Segment Open

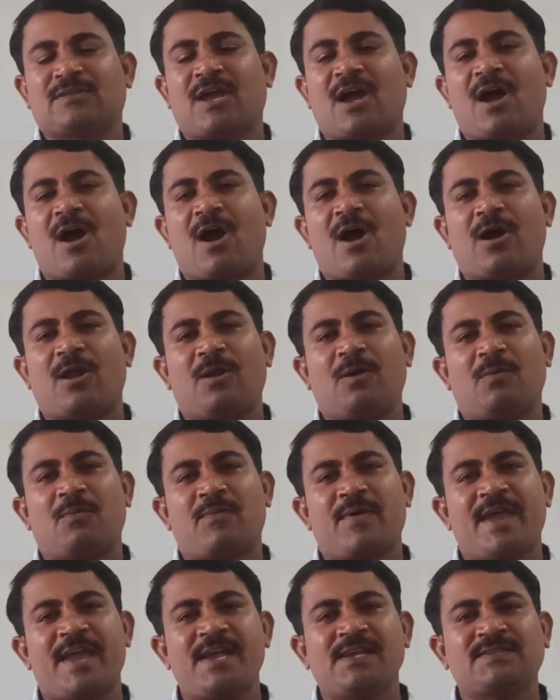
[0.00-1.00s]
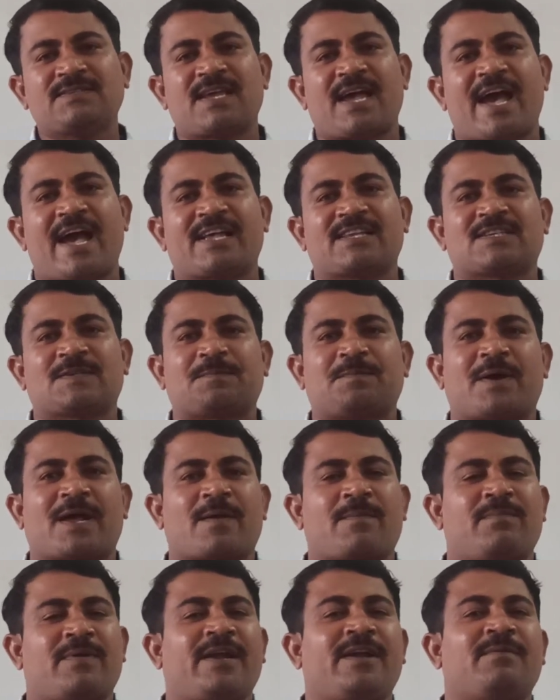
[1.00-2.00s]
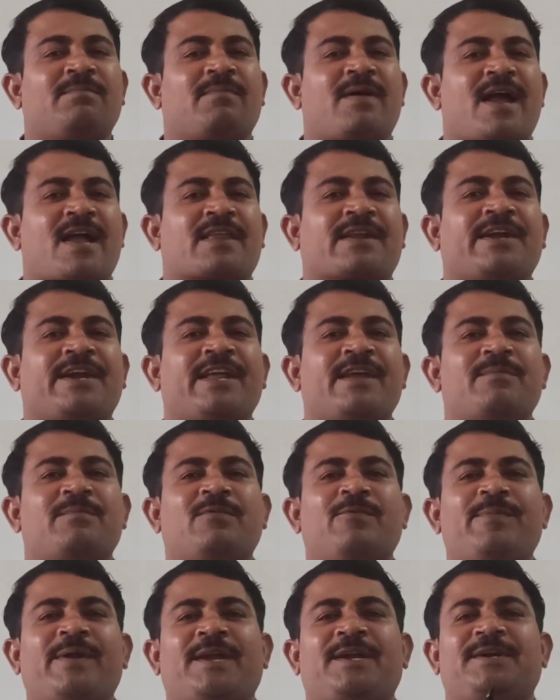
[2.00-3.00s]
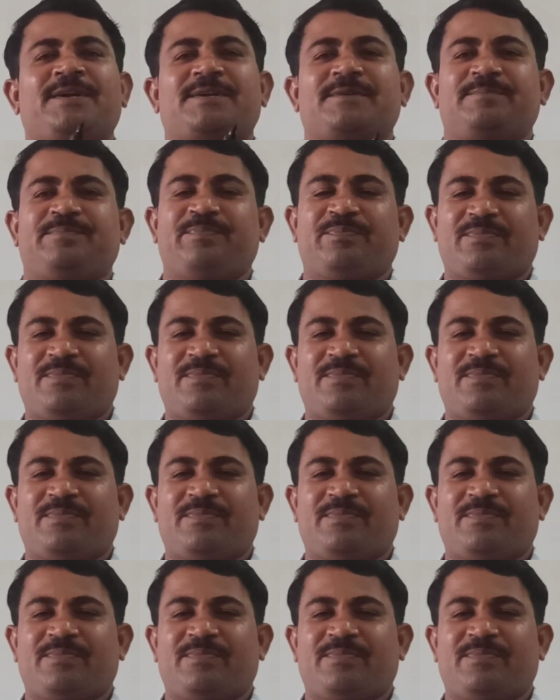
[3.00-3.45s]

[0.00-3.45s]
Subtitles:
they always has permanent magnetic moment.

Segment Closed

_Task brief:_ Every entry above is to be repeated word for word, with all pictures omitted.

_Task response:_
[0.00-1.00s]
[1.00-2.00s]
[2.00-3.00s]
[3.00-3.45s]

[0.00-3.45s]
Subtitles:
they always has permanent magnetic moment.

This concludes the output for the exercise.